When enabled, the assistant exposes these local tools to the model:

  • computer_use_list_apps, computer_use_get_app_state — discover apps and read their accessibility tree.
  • computer_use_click, computer_use_secondary_action, computer_use_scroll, computer_use_drag — pointer actions, AX-first with a CGEvent fallback scoped to the target app's PID.
  • computer_use_type_text, computer_use_press_key, computer_use_set_value — keyboard / form input.

Defaults and guarantees:

  • Computer Use is off by default. While disabled, the tool registry hides every computer_use_* schema and refuses stale calls before the helper can launch.
  • The helper is launched on demand and self-terminates after about three idle minutes, so it doesn't run all the time.
  • The helper's Unix socket only accepts the signed ApexDock app (com.gacntsoftware.apexdock) with the shared app-group entitlement; nothing else can connect.
  • Element indices returned from get_app_state are ephemeral — re-fetch state after any UI-changing action.

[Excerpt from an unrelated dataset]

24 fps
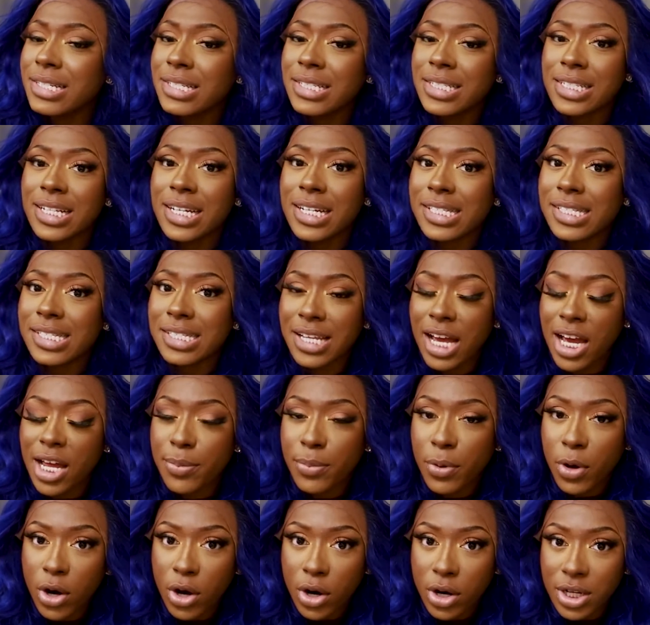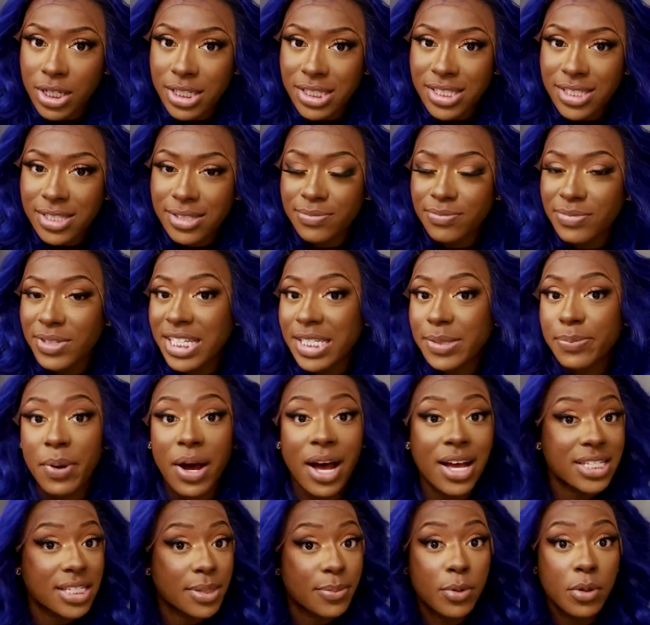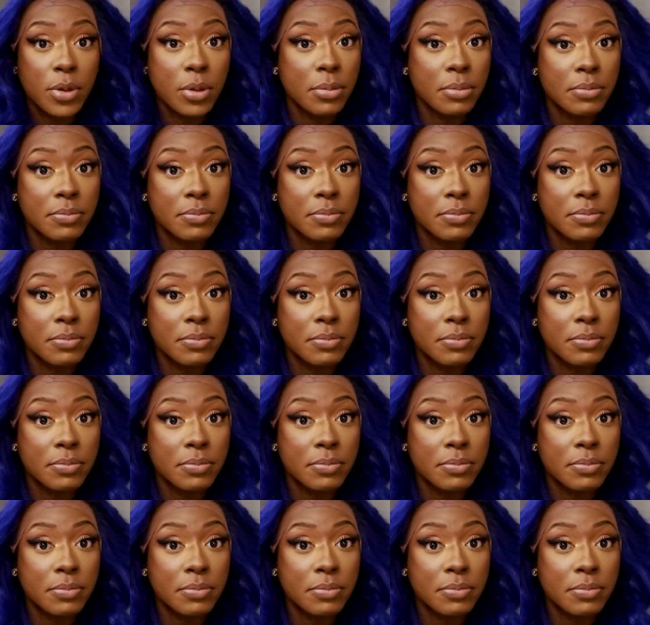a side part is possible.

For the full security boundary and assistant usage contract, see the top-level Computer Use guide.

Privacy

  • Audio bytes never persist to disk. Recording goes straight into the STT provider's request body.
  • Screenshots are sent to the language model only when Screen Recording is granted. Otherwise the model sees only the transcript.
  • API keys are stored in Keychain. ApexDock has no telemetry — every request goes from your machine directly to the provider.

Performance

  • Streaming text-to-speech. Voice answers play sentence-by-sentence as the model generates. Both the system voice and ElevenLabs start speaking the first sentence before the full response finishes.
  • Skipped screenshots. Clearly non-visual queries ("what's on my calendar?", music control, system settings) skip the screen capture step automatically — saves ~300–500ms and tokens per turn. Ambiguous prompts still capture.
  • Prompt cache. The Anthropic provider marks the system prompt and tool list as cacheable, so back-to-back turns hit the 5-minute ephemeral cache instead of re-sending the prefix.

Notes

  • Audio streams to your transcription provider as you speak, so the model sees the prompt within a beat of release. There's no fixed-length recording window.
  • The model can return both an answer and a target rectangle on screen, which drives the on-screen highlight.
  • The voice answer and the on-screen crosshair play in parallel. The crosshair fades after about a second.
  • Releasing the hotkey before you actually said anything cancels the whole pipeline. No model call, no cost.